Recently, I’ve been paying attention to the semiconductor sector and found that this is indeed a very interesting time.



First, let me explain why we should focus on semiconductors. In recent years, AI has become extremely popular, and since ChatGPT, major tech companies have been competing for computing power, which directly drives the demand for the entire chip industry. Coupled with the development of 5G, new energy vehicles, and Industry 4.0, the application scenarios for semiconductors are increasing. Simply put, without chips, electronic devices have no “brain” and can only perform repetitive tasks. With semiconductors, information can be truly “stored, transmitted, and applied.”

I’ve noticed that the division of labor in the semiconductor industry is becoming more and more detailed. From the earliest vertical integration model, now there are specialized fields such as chip design, wafer manufacturing, equipment, and materials. Each model has its characteristics—design companies are asset-light with low operating costs but higher risks; foundries require large-scale investments but tend to form oligopolies; equipment manufacturers are capital-intensive.

If I had to recommend semiconductor stocks, I think the most worth paying attention to are the three sectors: chip design, wafer manufacturing, and semiconductor equipment. These areas belong to the “long-term growth with thick snow” type, making it easier to seize investment opportunities.

Regarding specific companies, Texas Instruments is almost an absolute leader in analog chips, with a particularly wide moat. NVIDIA has been extremely hot in the past two years, with explosive growth in AI chip demand. TrendForce predicts GPU demand will reach 30k units, giving NVIDIA a huge advantage in this area. Broadcom mainly makes communication chips and continues to expand its market share through acquisitions. Qualcomm, as the largest supplier of 5G baseband chips, holds a 53% market share, with the future target market expanding from the current $100 billion to $700 billion by 2030.

AMD has performed well in recent years, especially in gaming and data centers. ASML controls EUV lithography machines, which only it can produce worldwide, with an unshakable monopoly. Applied Materials and Lam Research are also leading players in semiconductor equipment, benefiting from growing demand in storage, 5G, and AI. Intel remains solid as the leader in PC processors. Micron Technology ranks high in storage chips, with a DRAM market share of 22.52%, ranking third.

Regarding investment timing, I looked at the industry cycle. The semiconductor industry cycle generally lasts 4-5 years, with stock prices usually leading fundamentals by 3-6 months. The last full cycle started in the second half of 2019, peaked in October 2021, then adjusted until bottoming out in 2023. The new upward cycle clearly began in 2024, driven mainly by AI computing power demand. Currently (May 2026), we are in the middle to late stage of the cycle’s upward trend, with a long-term bullish outlook established, but short-term momentum is overheated, and a correction pressure is building.

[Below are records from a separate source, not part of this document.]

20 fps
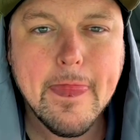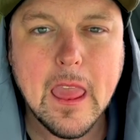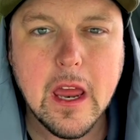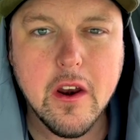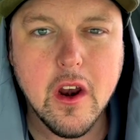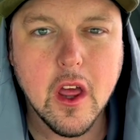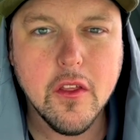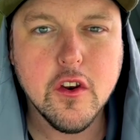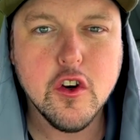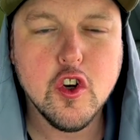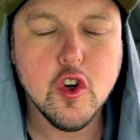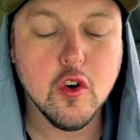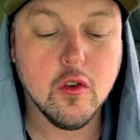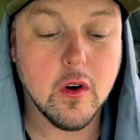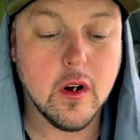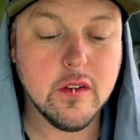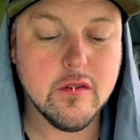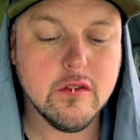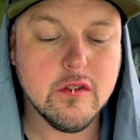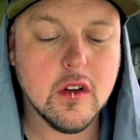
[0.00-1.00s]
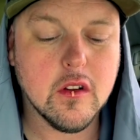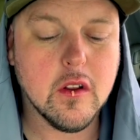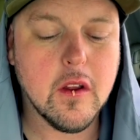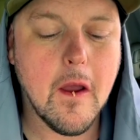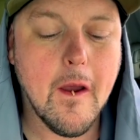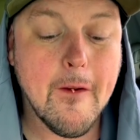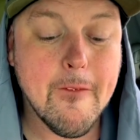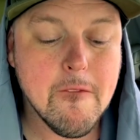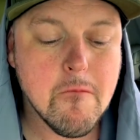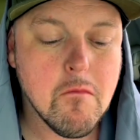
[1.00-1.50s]
Nothing too crazy, Julie.
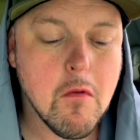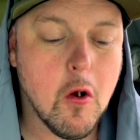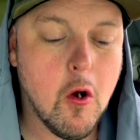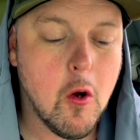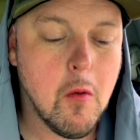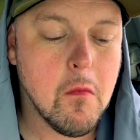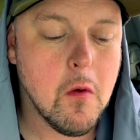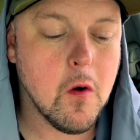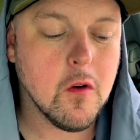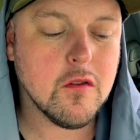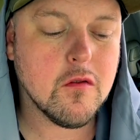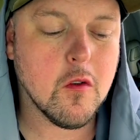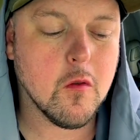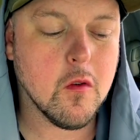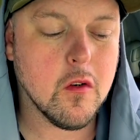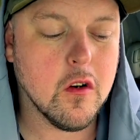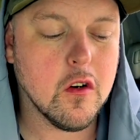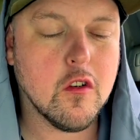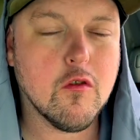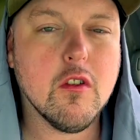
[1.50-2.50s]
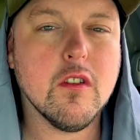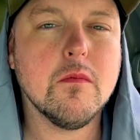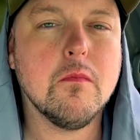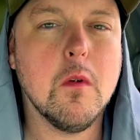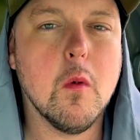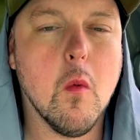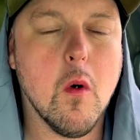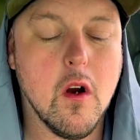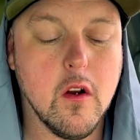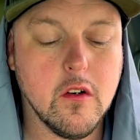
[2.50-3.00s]
I almost ordered crispy
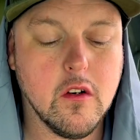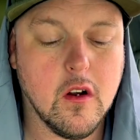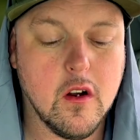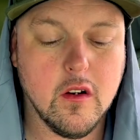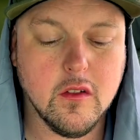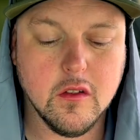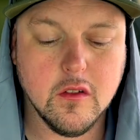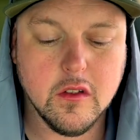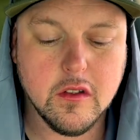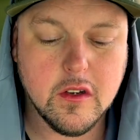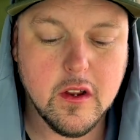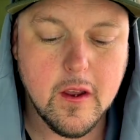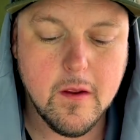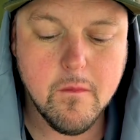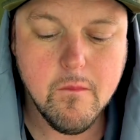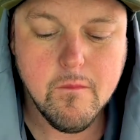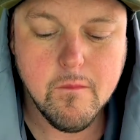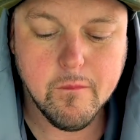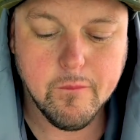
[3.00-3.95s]
wontons instead.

So, now is not the time to position at the bottom but rather to grasp structural opportunities as the trend confirms. Short-term traders can consider: buying when the stock price breaks above the 5-day moving average with a golden cross of the 5-day over the 10-day, or buying at support levels during dips; selling when RSI shows divergence in overbought zones or during volume expansion with stagnation, to take profits gradually or reduce positions.

Several factors influence semiconductor stock recommendations and prices. Downstream demand changes are critical— in 2023, global 5G terminal shipments reached 1.48 billion units, up 31.7% year-over-year; IoT devices grew 38.5%; automotive electronics increased 35.1%. Inventory levels are also important—high inventory indicates weak demand or oversupply, negatively impacting stock prices; low inventory suggests strong demand or insufficient supply, which is favorable. Technological innovation is also decisive—diversification of AI chips and capacity increases in EUV lithography machines will boost related companies’ stock prices.

Of course, risks must be watched carefully. Macroeconomic instability, interest rate hikes, fierce technological competition, and weak market demand could all affect the performance of semiconductor stocks. Weak consumer electronics demand, uncertain recovery of mobile phones and PCs, and the sustainability of AI computing power growth are ongoing concerns that require continuous monitoring.

In summary, if you are optimistic about the semiconductor sector, you can start to enter gradually, taking advantage of technical pullbacks or RSI oversold signals for low entries. Focus on equipment companies like ASML and Applied Materials, and on chip giants like NVIDIA, AMD, Broadcom, Qualcomm, and Texas Instruments. The core of semiconductor stock recommendations is to choose companies with core competitiveness and leadership in their niche industries; long-term holding can yield good returns.